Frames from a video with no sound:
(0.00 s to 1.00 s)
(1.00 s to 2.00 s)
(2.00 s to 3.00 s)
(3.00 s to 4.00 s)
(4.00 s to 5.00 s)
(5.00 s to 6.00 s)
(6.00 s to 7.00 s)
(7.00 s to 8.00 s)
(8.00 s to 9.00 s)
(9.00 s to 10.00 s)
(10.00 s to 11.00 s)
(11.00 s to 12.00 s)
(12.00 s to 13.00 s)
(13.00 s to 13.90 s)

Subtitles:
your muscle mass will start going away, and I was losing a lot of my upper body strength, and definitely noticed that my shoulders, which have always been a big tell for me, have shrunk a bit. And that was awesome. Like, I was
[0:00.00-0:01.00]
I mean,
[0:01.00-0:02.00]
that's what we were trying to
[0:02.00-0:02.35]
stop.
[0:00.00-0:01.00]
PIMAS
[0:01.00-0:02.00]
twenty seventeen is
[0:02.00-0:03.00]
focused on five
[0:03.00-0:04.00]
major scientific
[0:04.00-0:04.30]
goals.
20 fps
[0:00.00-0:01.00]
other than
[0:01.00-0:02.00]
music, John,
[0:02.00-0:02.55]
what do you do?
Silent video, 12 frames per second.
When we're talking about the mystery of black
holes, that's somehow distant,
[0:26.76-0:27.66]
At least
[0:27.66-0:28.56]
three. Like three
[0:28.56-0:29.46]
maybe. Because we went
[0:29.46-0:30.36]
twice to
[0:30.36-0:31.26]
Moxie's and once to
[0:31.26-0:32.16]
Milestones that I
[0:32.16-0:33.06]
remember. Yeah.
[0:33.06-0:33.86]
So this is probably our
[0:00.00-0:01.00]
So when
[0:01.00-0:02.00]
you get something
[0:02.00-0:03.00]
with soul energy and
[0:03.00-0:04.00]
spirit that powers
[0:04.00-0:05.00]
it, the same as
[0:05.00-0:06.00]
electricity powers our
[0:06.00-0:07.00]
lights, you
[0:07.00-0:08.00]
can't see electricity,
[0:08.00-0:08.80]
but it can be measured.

* **YOUR OBJECTIVE**
All lines from the one that contains "[0:33.06-0:33.86]" to the last line above must be given again exactly, with both included and nothing added.

* **REPLY TO THE EXERCISE**
[0:33.06-0:33.86]
So this is probably our
[0:00.00-0:01.00]
So when
[0:01.00-0:02.00]
you get something
[0:02.00-0:03.00]
with soul energy and
[0:03.00-0:04.00]
spirit that powers
[0:04.00-0:05.00]
it, the same as
[0:05.00-0:06.00]
electricity powers our
[0:06.00-0:07.00]
lights, you
[0:07.00-0:08.00]
can't see electricity,
[0:08.00-0:08.80]
but it can be measured.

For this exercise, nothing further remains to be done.